You are the general counsel of a public company and your CEO calls to tell you that the board is thinking about putting the company up for sale. He wants to talk. There are many important considerations for the board and management team when selling a company, and one of those is whether to sell to a financial buyer or a strategic buyer. What are some of the first things you need to know about these different buyers?
Buyers’ Current and Future Goals
Financial and strategic buyers have different current and future goals and reasons for acquiring a target company. A financial buyer (for instance, a private equity firm) focuses on a company’s ability to create value and earn profits as a stand-alone entity (or possibly as part of a portfolio); as such, its principal concerns are a target’s cash flow and the future exit opportunities from the business. Indeed, financial buyers typically have a limited horizon for their exit strategy with a targeted return on their investment. Therefore, financial buyers may conduct more thorough and lengthy due diligence to properly evaluate the strength of the current management team and the target’s future strategies, development and financial stability.
On the other hand, a strategic buyer is interested in a target company’s fit into its long-term business plan, as well as the synergistic benefits that it foresees from acquiring the company (such as expanding into new geographic markets, creating new products, eliminating competition, or promoting greater efficiency within its own corporation). As such, a strategic buyer will focus on how the target company fits into its growth strategy and may be willing to pay more due to such synergistic considerations. Note that in a highly concentrated industry, the strategic buyer may have more antitrust considerations than a financial buyer that complicate the closing of the transaction.

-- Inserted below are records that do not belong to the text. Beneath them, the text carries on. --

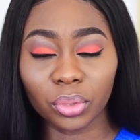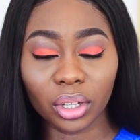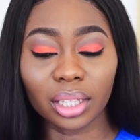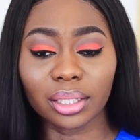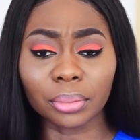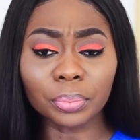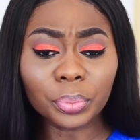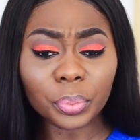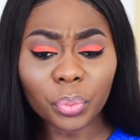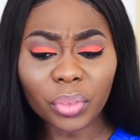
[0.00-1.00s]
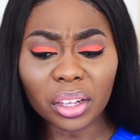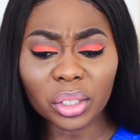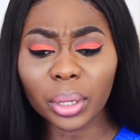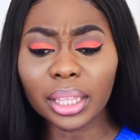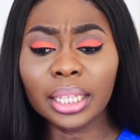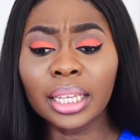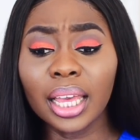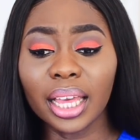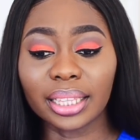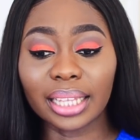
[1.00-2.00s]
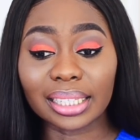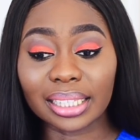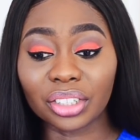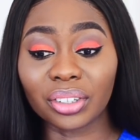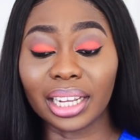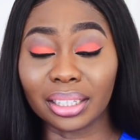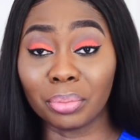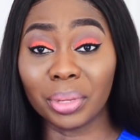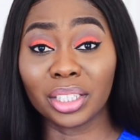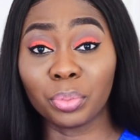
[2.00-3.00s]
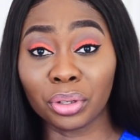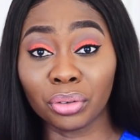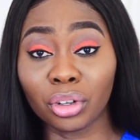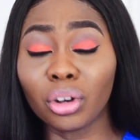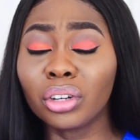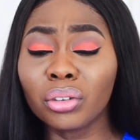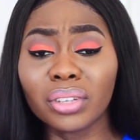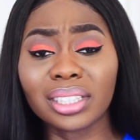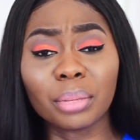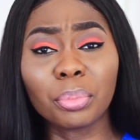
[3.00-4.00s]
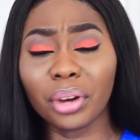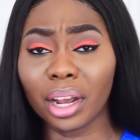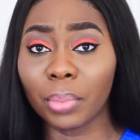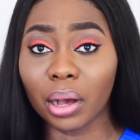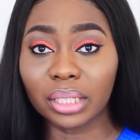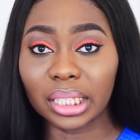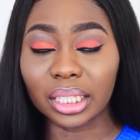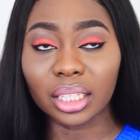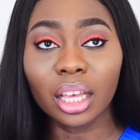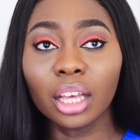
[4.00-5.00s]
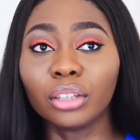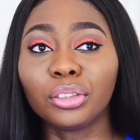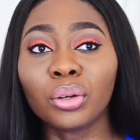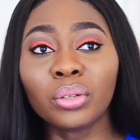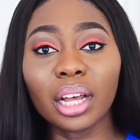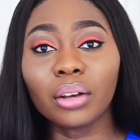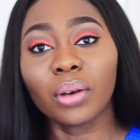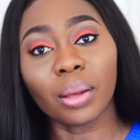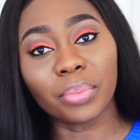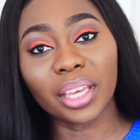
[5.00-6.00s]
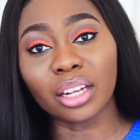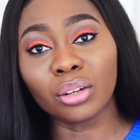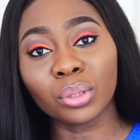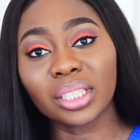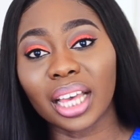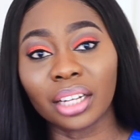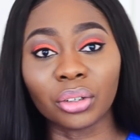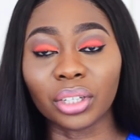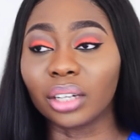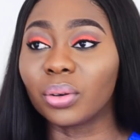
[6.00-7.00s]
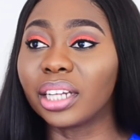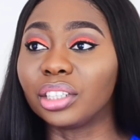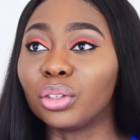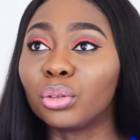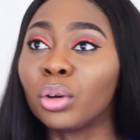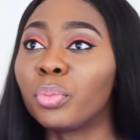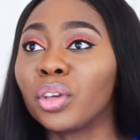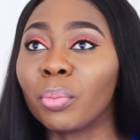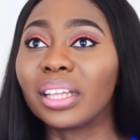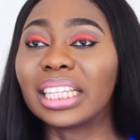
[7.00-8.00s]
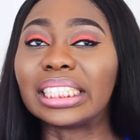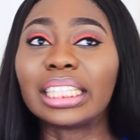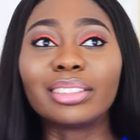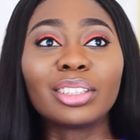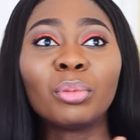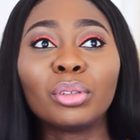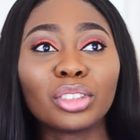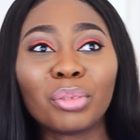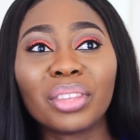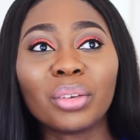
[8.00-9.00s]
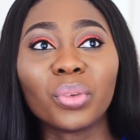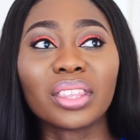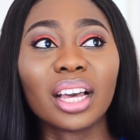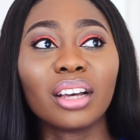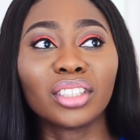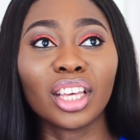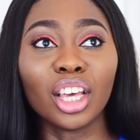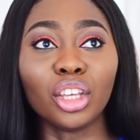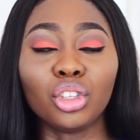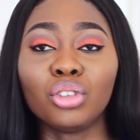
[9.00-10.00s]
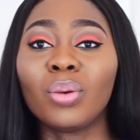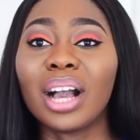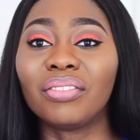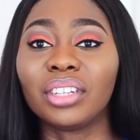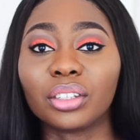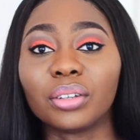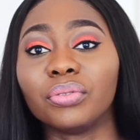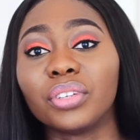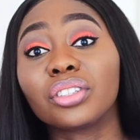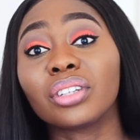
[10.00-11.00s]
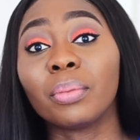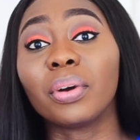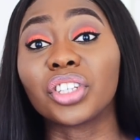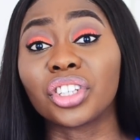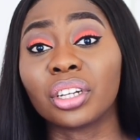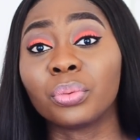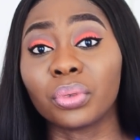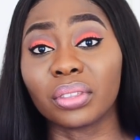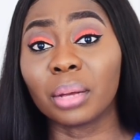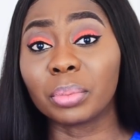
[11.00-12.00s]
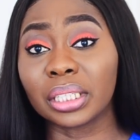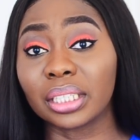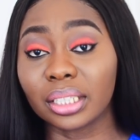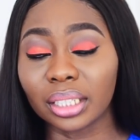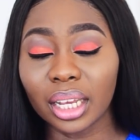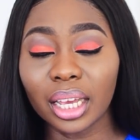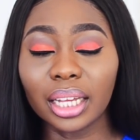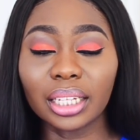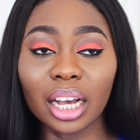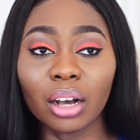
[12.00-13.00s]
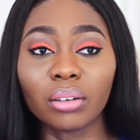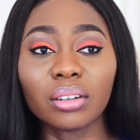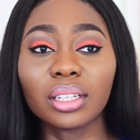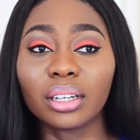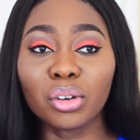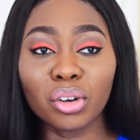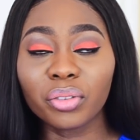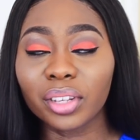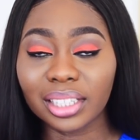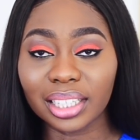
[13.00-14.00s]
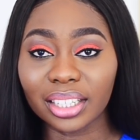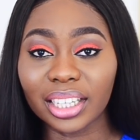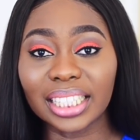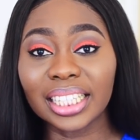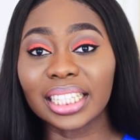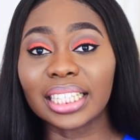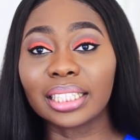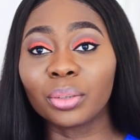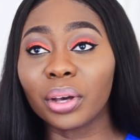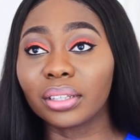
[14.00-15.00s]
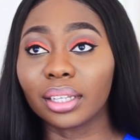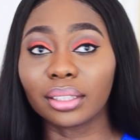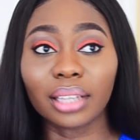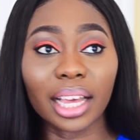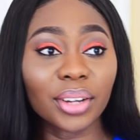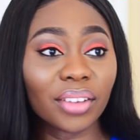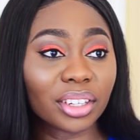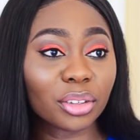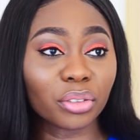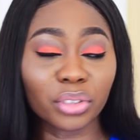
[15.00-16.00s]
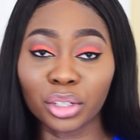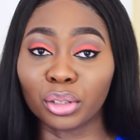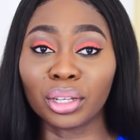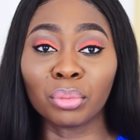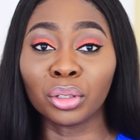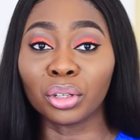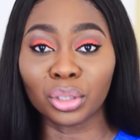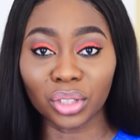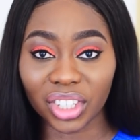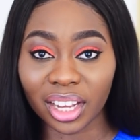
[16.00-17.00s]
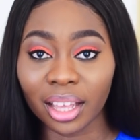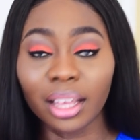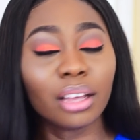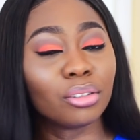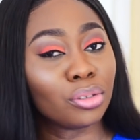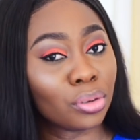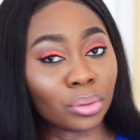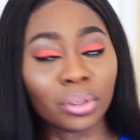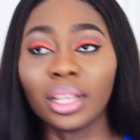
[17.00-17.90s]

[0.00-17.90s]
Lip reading: Do you understand? So I think that's literally like the best period. And obviously pray about it. Don't now go and be a loose canyon and go and, you know, open your mouth and tell someone something without you having a conviction about sharing it with that person. Now obviously you can take the easy way out and say, I don't have any conviction, so I'm not going to share. No.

Selling to Different Types of Buyers
Another important consideration for a target company is how the sale of the company will affect the business post-closing. A financial buyer is usually focused on its determination of the profitability of a business as it currently operates, meaning current management, structure and culture may be maintained. This typically means that the transaction is not an exit opportunity for the management team and key employees, who may be required to stay on with the company and may even be asked to make an equity investment. This can raise important conflict of interests issues for officers of the company and a potential “going private” issue that needs to be analyzed and should influence the manner in which negotiations are structured to keep the board and its negotiations independent of any management negotiations with the buyer.
A strategic buyer is interested in the target’s synergistic benefits, and therefore wants to ensure efficiency in the management and integration of the acquired business with its business as a whole. As a result, strategic buyers are likely to cut costs in various ways, including by laying off employees. The fact that a strategic buyer already has leadership in place before it makes an acquisition may mean that the target’s current management team will not be needed. This might be a benefit if the target’s management wants to exit the business, though the buyer may require a transition period from management, which typically ranges from several months to two years.
Remedies Available in the Case of a Contractual Breach by the Buyer
The target company’s board and management should also consider the remedies available if a buyer breaches its contract. Due to their typically larger size and greater access to capital, strategic buyers are more likely to provide specific performance – which allows a target company to enforce all of the buyer’s obligations under most circumstances – as a remedy for a contractual breach than are financial buyers. Financial buyers typically limit the remedies they provide to reverse break-up fees, in which the buyer monetarily compensates the target company in the case of a breach. Financial buyers may provide a commitment letter or guaranty from the buyer’s parent fund or contributing funds, which could provide a direct right of the target against such upstream entities. But the recourse is still typically limited to a financial remedy rather than specific performance. Thus, if deal certainty is important to the board and management team – except in the case of certain regulatory or shareholder outs for the buyer, or a breach by the target – selling to a strategic buyer might be preferable.
Much of the discrepancy in remedies provided by financial and strategic buyers lies in the fact that financial buyers pay cash but often employ leverage whereas strategic buyers are more likely to use cash, stock, or a combination of the two as consideration. Indeed, in deals with no leverage or stock, there is little distinction between strategic and financial buyers in this respect. Rather, the type of buyer only tends to matter in debt-financed deals – in such cases, financial buyers almost never provide specific performance as a remedy, whereas strategic buyers often still do.
Notably, in the current financial climate, financial buyers have a harder time securing bank financing than they did in the past. This has not only led to a decrease in financial buyers’ use of leverage, but has also provided an overall advantage for strategic buyers, as they now possess even greater relative access to capital as compared to financial buyers.
Which Type of Buyer is Best for Your Business?
There is not a clear answer as to whether selling to a financial or strategic buyer is the superior option. Rather, the answer is determined by the characteristics of the target and acquiring entities, as well as the preferences of the board and management team of the target. The characteristics of these two potential buyers are very different, and will influence how a potential buyer views a target, how the target should negotiate with the buyer, and the target company’s future success. As such, it is vital for the board of directors and management team to understand financial and strategic buyers’ current and future goals, how these goals will affect the business’ legacy and current employees, and how the buyer’s structure could determine the remedies available in the case of a contractual breach. The answer may even be that it benefits a target company to foster competition from both the financial and strategic sectors before making a decision – in this way, there are more options and an enhanced view of what type of buyer will best suit the target company’s goals.